* What the task requires *
Restate the records word for word. Include no pictures.

*** Opening Dataset ***

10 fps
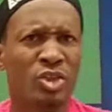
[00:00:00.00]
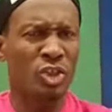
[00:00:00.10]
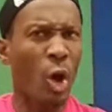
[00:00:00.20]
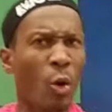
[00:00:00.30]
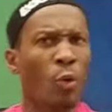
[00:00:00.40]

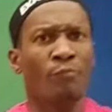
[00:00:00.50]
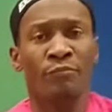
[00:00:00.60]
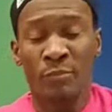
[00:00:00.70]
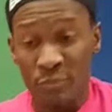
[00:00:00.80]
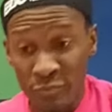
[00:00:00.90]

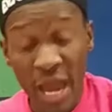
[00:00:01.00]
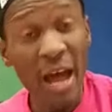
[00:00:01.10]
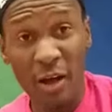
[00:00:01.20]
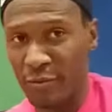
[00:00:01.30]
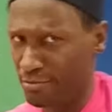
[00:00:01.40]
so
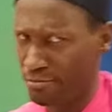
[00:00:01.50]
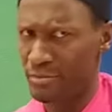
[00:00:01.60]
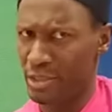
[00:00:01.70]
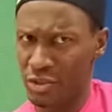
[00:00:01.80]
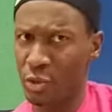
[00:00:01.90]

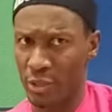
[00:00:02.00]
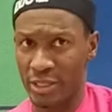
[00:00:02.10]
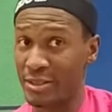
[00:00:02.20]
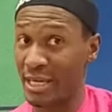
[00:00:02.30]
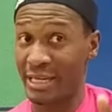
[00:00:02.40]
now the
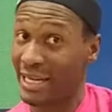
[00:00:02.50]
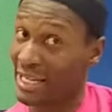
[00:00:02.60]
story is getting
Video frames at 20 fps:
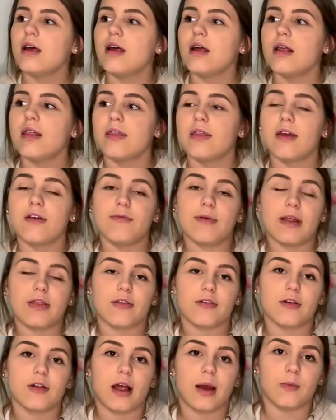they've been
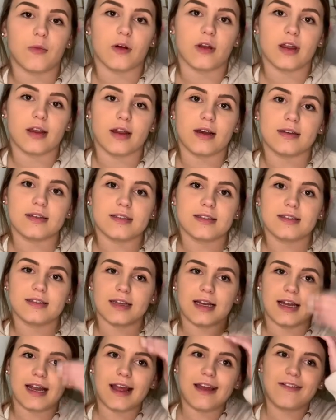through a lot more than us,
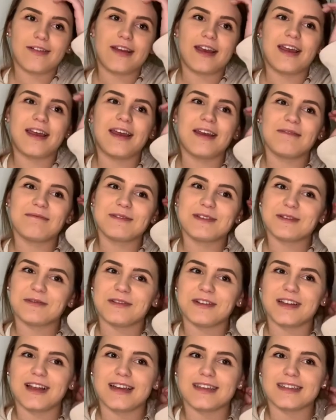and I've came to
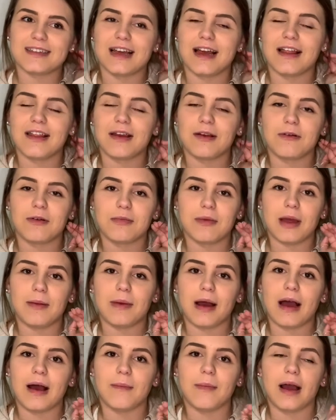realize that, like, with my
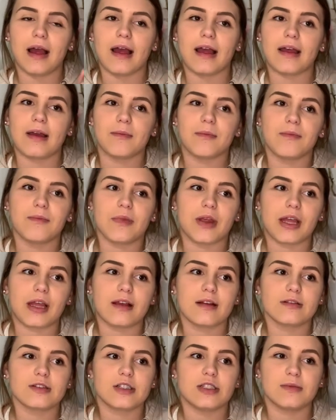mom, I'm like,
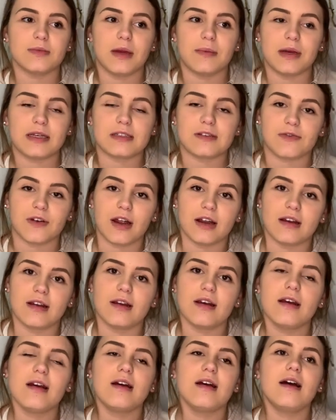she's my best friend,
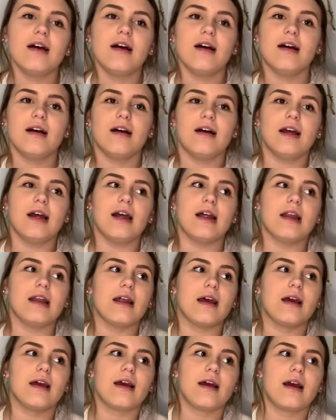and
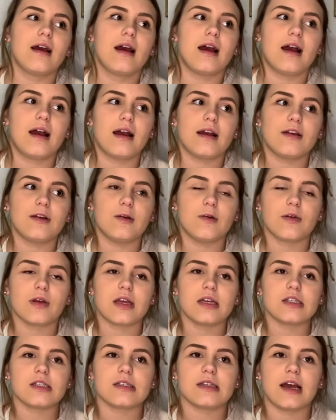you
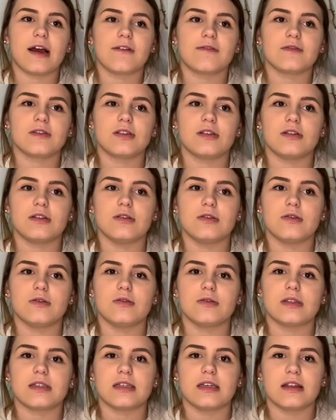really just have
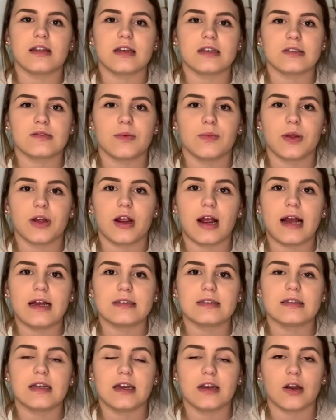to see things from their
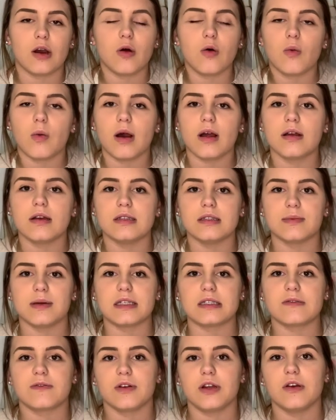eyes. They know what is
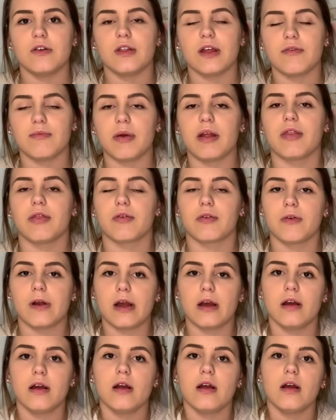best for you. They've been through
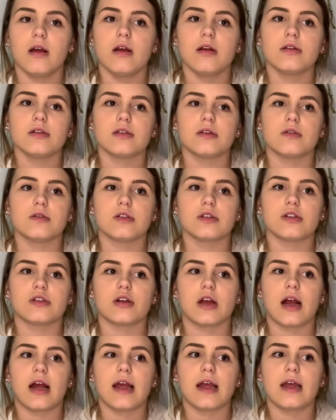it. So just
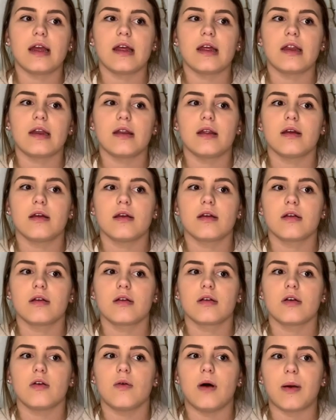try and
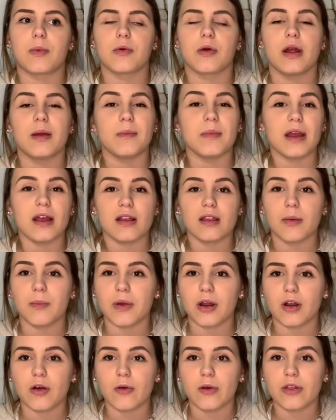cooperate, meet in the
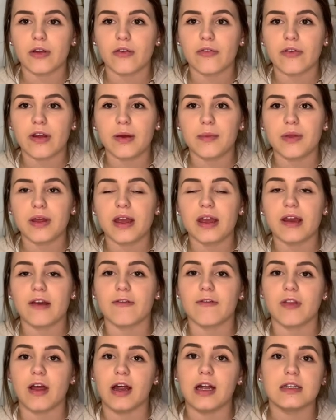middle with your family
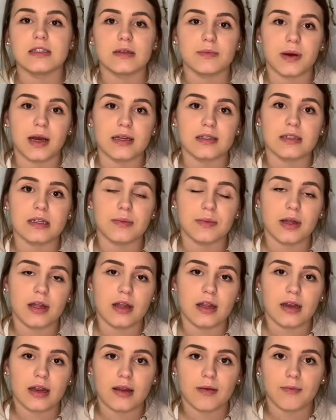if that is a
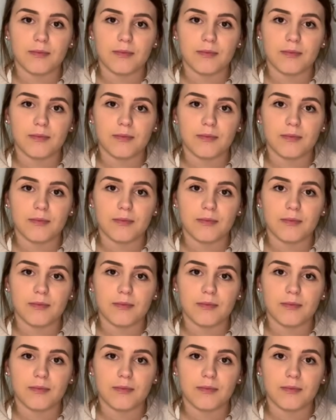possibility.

*** Closing Dataset ***

* Exercise answer *
10 fps
[00:00:00.00]
[00:00:00.10]
[00:00:00.20]
[00:00:00.30]
[00:00:00.40]

[00:00:00.50]
[00:00:00.60]
[00:00:00.70]
[00:00:00.80]
[00:00:00.90]

[00:00:01.00]
[00:00:01.10]
[00:00:01.20]
[00:00:01.30]
[00:00:01.40]
so
[00:00:01.50]
[00:00:01.60]
[00:00:01.70]
[00:00:01.80]
[00:00:01.90]

[00:00:02.00]
[00:00:02.10]
[00:00:02.20]
[00:00:02.30]
[00:00:02.40]
now the
[00:00:02.50]
[00:00:02.60]
story is getting
Video frames at 20 fps:
they've been
through a lot more than us,
and I've came to
realize that, like, with my
mom, I'm like,
she's my best friend,
and
you
really just have
to see things from their
eyes. They know what is
best for you. They've been through
it. So just
try and
cooperate, meet in the
middle with your family
if that is a
possibility.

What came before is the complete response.